Fink reported on the steep rise in coronavirus cases in New York last spring, when that city was the world’s epicenter of the pandemic. Now, she says she sees similarities between what happened there and what’s happening now in Houston. Fink recently observed the COVID-19 response at
Houston Methodist hospital, and wrote about it for the Times.
“We are seeing hospitals admitting patient after patient with COVID-19,” Fink told Texas Standard host David Brown on Tuesday.
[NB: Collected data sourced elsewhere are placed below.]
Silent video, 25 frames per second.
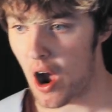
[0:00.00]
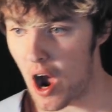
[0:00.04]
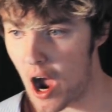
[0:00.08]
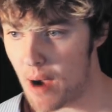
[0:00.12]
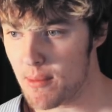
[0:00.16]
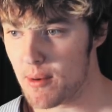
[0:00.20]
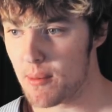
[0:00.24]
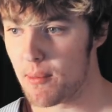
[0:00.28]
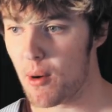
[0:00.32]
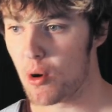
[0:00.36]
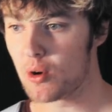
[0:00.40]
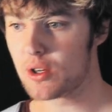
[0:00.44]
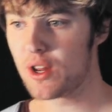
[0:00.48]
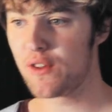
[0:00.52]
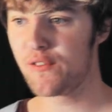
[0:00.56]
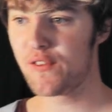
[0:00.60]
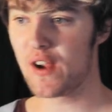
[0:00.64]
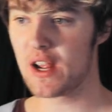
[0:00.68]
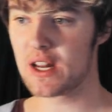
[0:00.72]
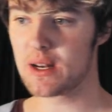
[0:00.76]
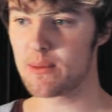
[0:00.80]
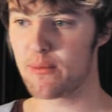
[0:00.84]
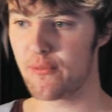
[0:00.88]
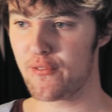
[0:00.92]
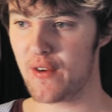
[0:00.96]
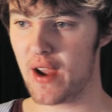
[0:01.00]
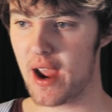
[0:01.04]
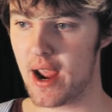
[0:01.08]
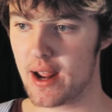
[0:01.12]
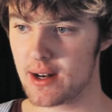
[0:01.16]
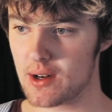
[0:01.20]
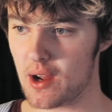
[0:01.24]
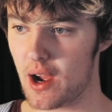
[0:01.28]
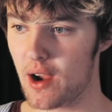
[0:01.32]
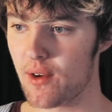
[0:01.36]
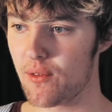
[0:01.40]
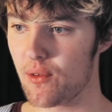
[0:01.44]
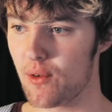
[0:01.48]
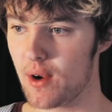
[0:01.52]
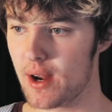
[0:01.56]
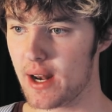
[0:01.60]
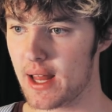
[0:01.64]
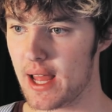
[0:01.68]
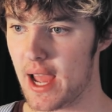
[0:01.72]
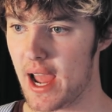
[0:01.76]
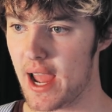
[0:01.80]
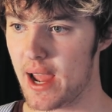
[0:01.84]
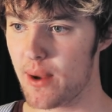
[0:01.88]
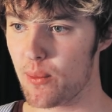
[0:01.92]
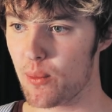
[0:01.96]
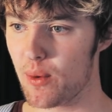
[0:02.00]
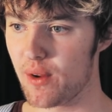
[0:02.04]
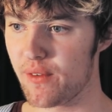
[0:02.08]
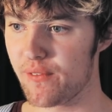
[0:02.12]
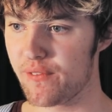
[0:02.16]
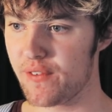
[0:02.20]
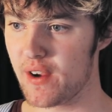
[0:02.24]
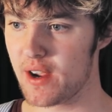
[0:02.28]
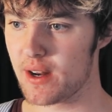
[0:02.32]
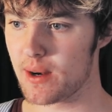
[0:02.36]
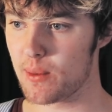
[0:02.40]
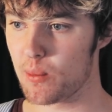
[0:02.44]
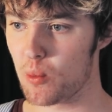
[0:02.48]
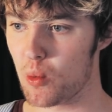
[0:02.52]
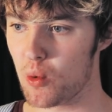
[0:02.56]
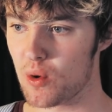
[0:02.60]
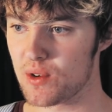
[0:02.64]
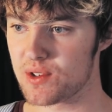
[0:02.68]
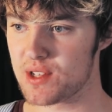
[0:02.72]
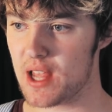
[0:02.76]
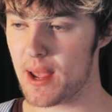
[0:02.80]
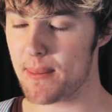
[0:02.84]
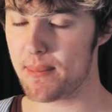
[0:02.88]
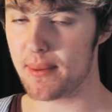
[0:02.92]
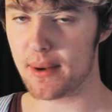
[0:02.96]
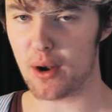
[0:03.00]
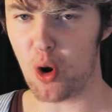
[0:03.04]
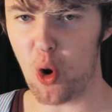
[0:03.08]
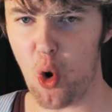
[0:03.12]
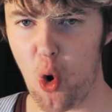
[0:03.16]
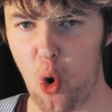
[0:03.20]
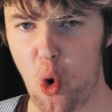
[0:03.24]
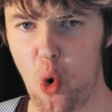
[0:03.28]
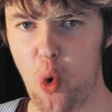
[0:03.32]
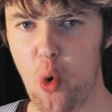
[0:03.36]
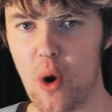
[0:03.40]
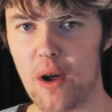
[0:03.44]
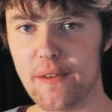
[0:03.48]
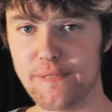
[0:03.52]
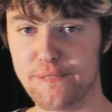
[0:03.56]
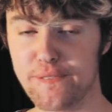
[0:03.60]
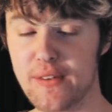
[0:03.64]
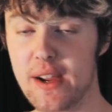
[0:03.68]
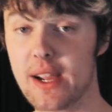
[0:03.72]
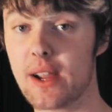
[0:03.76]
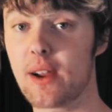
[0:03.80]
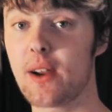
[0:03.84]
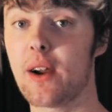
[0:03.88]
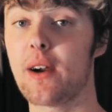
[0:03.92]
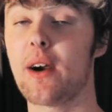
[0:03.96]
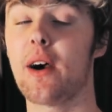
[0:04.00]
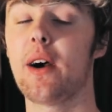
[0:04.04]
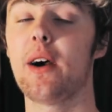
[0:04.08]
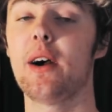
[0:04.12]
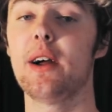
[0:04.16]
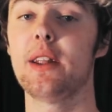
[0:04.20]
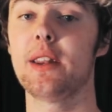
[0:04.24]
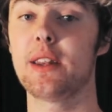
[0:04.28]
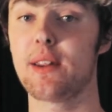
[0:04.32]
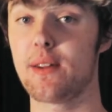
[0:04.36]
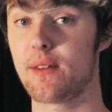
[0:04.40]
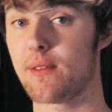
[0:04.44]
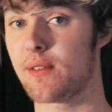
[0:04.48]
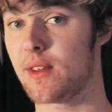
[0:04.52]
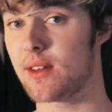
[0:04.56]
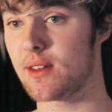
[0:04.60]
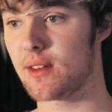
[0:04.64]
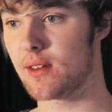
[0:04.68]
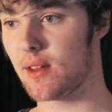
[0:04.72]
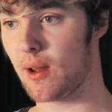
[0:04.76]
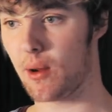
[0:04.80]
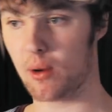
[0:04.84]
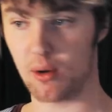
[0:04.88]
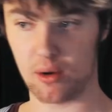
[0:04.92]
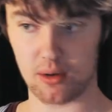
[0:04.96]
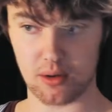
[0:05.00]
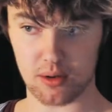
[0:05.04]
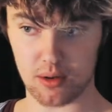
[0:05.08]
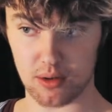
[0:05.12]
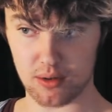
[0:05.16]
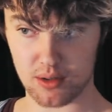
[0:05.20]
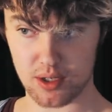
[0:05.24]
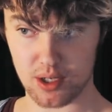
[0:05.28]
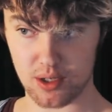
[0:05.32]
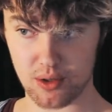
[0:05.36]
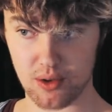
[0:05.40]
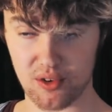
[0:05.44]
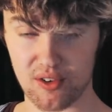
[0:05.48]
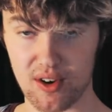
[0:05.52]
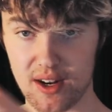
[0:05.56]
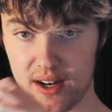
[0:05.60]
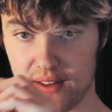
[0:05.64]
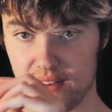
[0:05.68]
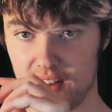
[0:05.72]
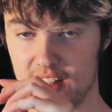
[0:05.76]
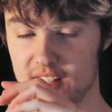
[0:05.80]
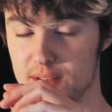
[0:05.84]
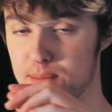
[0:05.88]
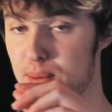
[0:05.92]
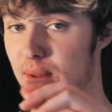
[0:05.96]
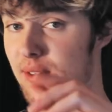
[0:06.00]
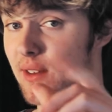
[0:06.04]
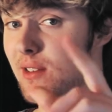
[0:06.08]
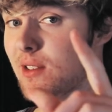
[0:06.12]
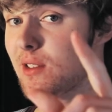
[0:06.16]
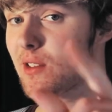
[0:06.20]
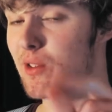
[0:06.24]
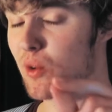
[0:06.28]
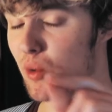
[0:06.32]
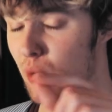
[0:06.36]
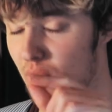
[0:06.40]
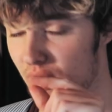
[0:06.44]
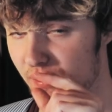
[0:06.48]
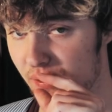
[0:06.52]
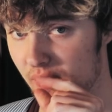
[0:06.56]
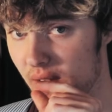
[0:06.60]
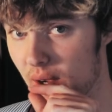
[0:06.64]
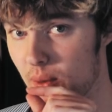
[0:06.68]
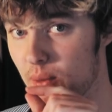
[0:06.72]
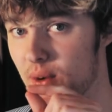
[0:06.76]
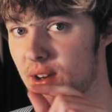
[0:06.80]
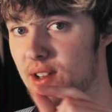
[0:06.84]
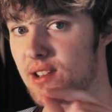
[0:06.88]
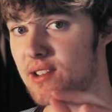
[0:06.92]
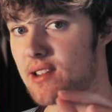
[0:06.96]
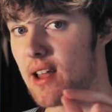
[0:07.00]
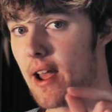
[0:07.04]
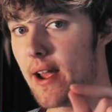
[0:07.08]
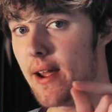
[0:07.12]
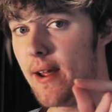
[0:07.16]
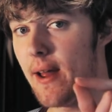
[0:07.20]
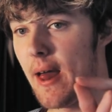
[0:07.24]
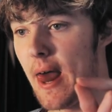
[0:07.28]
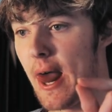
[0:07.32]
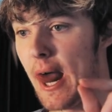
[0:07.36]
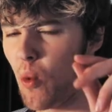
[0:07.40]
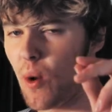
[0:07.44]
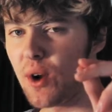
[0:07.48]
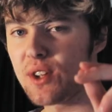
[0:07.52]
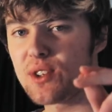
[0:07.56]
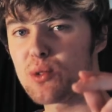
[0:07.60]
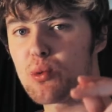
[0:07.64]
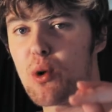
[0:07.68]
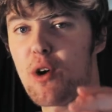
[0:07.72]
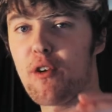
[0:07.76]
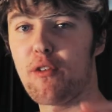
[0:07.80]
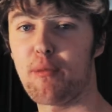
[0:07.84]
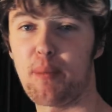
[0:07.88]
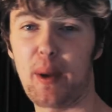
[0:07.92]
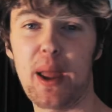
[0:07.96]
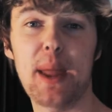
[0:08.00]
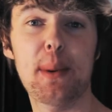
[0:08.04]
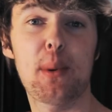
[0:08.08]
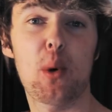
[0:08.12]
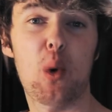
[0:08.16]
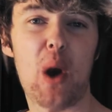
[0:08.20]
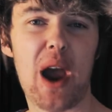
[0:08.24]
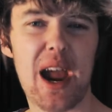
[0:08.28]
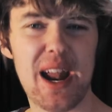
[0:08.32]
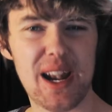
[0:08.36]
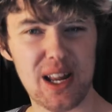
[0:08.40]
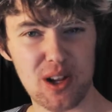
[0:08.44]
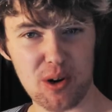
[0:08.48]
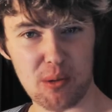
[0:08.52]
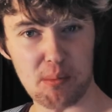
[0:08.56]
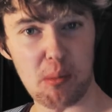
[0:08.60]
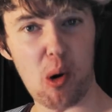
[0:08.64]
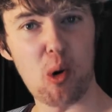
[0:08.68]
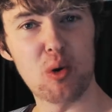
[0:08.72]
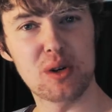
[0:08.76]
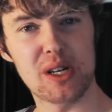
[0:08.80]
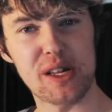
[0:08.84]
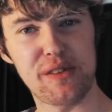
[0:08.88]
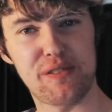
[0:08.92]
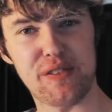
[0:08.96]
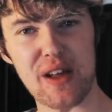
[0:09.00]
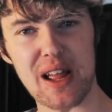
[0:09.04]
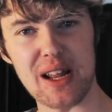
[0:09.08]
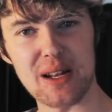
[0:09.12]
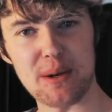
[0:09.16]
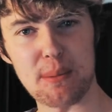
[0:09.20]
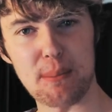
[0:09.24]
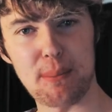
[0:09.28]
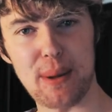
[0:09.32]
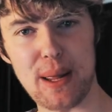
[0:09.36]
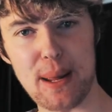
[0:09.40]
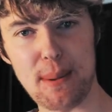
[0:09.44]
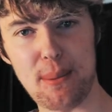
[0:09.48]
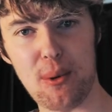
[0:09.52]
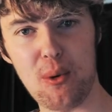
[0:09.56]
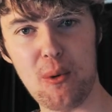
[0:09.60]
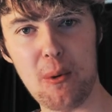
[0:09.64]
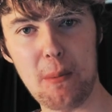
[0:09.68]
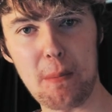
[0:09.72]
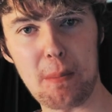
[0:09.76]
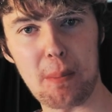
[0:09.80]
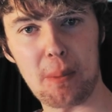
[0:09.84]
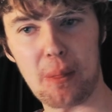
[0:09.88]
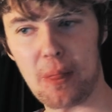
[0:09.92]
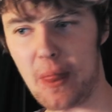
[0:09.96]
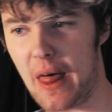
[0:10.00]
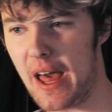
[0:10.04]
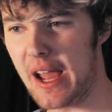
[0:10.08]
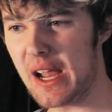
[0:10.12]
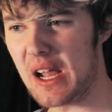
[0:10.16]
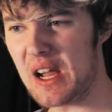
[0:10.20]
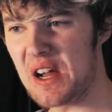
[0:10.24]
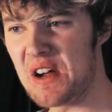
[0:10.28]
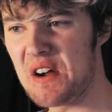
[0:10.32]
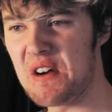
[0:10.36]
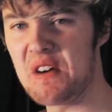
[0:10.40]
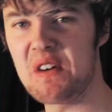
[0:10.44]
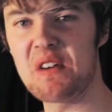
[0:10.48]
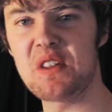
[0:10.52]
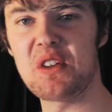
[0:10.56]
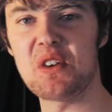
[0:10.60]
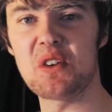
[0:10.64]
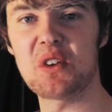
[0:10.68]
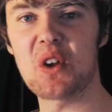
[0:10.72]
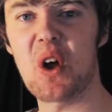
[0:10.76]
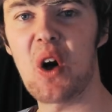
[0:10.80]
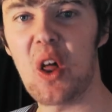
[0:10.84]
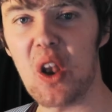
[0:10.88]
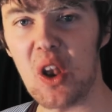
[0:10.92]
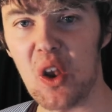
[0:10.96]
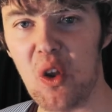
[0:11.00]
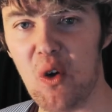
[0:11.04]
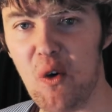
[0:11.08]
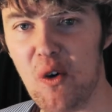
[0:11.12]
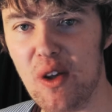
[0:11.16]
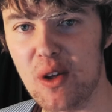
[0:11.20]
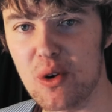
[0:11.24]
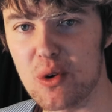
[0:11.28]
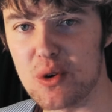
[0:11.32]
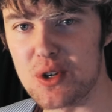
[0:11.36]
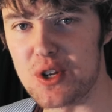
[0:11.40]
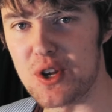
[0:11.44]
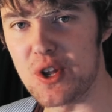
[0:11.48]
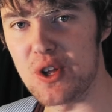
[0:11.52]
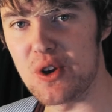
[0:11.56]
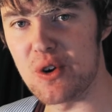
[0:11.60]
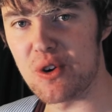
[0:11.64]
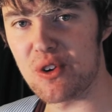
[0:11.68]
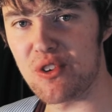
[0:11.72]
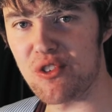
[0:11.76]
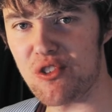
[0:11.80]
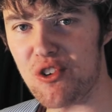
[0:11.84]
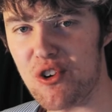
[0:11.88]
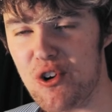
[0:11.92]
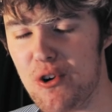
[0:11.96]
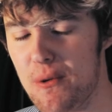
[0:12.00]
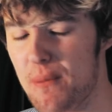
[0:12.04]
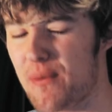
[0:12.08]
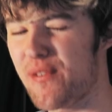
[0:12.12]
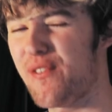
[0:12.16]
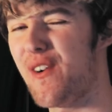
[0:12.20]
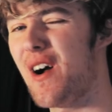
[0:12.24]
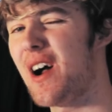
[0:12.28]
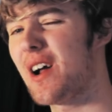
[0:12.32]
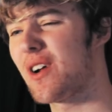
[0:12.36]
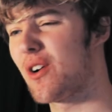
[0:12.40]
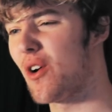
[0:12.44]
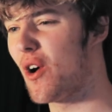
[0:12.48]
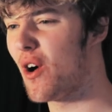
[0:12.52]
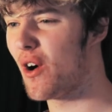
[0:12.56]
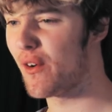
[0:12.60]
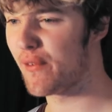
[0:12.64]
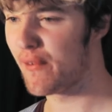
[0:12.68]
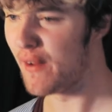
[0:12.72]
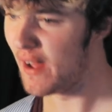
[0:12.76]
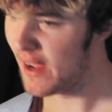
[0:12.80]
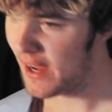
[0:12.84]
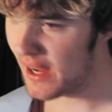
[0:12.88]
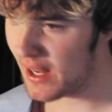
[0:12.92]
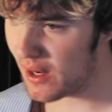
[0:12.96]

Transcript: I'm a multi-fandom fan. I really hate when fandom wars happen. Oh, a thing, and I'll continue reading this, but this is a quick thing I want to say. What's worth people hating on multi-fandom people? Like, oh, you're not loyal to your group. Fuck off.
More than that, though, she said Houston Methodist and other hospitals are having to expand or create new intensive care units on the fly, calling that practice “surge.” But these expanded or new units also require specially trained doctors and nurses, and they can be hard to come by as health care workers, themselves, are starting to fall ill with COVID-19.
At Harris Health, a system of “safety net” hospitals in the Houston area that often serve patients with lower incomes who are insured through Medicaid, Fink said they don’t have the capacity for large numbers of intensive care patients; they’ve “reached a limit,” she said. So they’re transferring patients to hospitals elsewhere in the state.
Similar things are happening at private hospitals. They’re doing what Fink called “load-leveling” – in other words, transferring patients between different hospitals within their own systems.
When cases started to rise in Texas in June, Fink said the expectation was that because many of the new cases were younger people who statistically face less risk from COVID-19, it wouldn’t lead to a strain on hospitals. But it takes weeks before those individuals spread COVID-19 to more vulnerable people who do end up needing special care. That process doesn’t happen right away, she said.
“That wave of the sicker patients is hitting now.”
As much as Fink sees similarities between Texas and New York, she said there’s one major difference: a sense of national unity about the pandemic. When cases surged in New York in March, government leaders were united in fighting the spread of the virus. But much of that unity has dissolved.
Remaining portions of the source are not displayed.